The immovable object: Large banks, who in 2012 torpedoed a NACHA proposal just to move from the current next-business-day process to settling some payments on the same day.
But with a Fed report now calling for a near real-time payments system linking all U.S. banks and credit unions by 2023, NACHA is now trying to build consensus for making payments at least somewhat faster through twice-a-day settlements.
“NACHA has methodically collected and analyzed feedback on this approach from financial institutions, businesses, and payments service providers in an effort to identify a workable path forward in advance of formal rulemaking on same-day ACH,” Estep wrote this week. “This step will help all parties to think carefully about the rules, tools and technology that can help create a bridge from today’s payments to those of the future.”
The problem isn’t technology, Estep noted — NACHA implemented what it calls Secure Vault Payments six years ago, which offers real-time transfers 24 hours a day, seven days a week. But she said not all banks and credit unions have adopted SVP, and it’s not used for the vast majority of the 80 million ACH payments a day in the U.S., ranging from direct deposits and payments to ATM and payment-card transactions. “We have seen time and again that ubiquity is critical for any change in our vast ecosystem,” Estep wrote.
But that’s reportedly not what’s keeping banks from getting on board for a shift to faster payments. Community banks — the ones most likely not to be using SVP — support same-day ACH. But big banks say they’re concerned about the costs and complexity of the change, along with the potential for fraud. Large banks are also reportedly worried about losing revenue from wire transfers by large clients.
Meanwhile, some large banks who bemoan same-day ACH challenges are doing it themselves anyway. At the end of September, Bank of America Merrill Lynch launched its Digital Disbursements, which uses a proprietary electronic payment system called clearXchange developed by B of A, JPMorgan Chase and Wells Fargo. Some analysts question whether the big banks are dragging their heels on speeding up NACHA to get advantages from their own efforts.
While the Fed appears to be in no hurry to push faster payments with its decade-long timeline, other potential competitors to NACHA may feel a lot more urgency.
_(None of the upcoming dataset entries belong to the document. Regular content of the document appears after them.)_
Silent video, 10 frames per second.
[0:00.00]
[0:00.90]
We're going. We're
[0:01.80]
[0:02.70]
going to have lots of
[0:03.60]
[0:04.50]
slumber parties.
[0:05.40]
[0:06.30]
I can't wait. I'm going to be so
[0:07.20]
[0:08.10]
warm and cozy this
Current P2P payment startups — and projects by larger non-bank platforms such as Twitter — could move into the low end of the B2B same-day-payments space, stripping payments out of the NACHA system.
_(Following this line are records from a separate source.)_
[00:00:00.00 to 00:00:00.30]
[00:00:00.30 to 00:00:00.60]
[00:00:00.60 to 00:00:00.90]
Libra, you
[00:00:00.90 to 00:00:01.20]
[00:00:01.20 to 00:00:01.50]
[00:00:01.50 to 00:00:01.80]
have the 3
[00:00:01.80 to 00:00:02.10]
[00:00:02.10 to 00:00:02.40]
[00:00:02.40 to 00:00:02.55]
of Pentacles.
And waiting in the wings is potentially an even bigger threat to NACHA if big banks don’t relent in their opposition to faster payments. Walmart, which already handles $474 billion in retail payments every year, has been blocked by big banks for more than a decade from getting approval to directly provide banking services. But the world’s largest retailer has been working since 2012 on an alternative to bank payment cards that it is testing this year under the name CurrentC. And in April, Walmart launched an in-store payments service dubbed Walmart-2-Walmart, and this month the retailer will begin to offer mobile checking accounts for its customers through Green Dot Bank. That could position Walmart for its own real-time B2B payments service.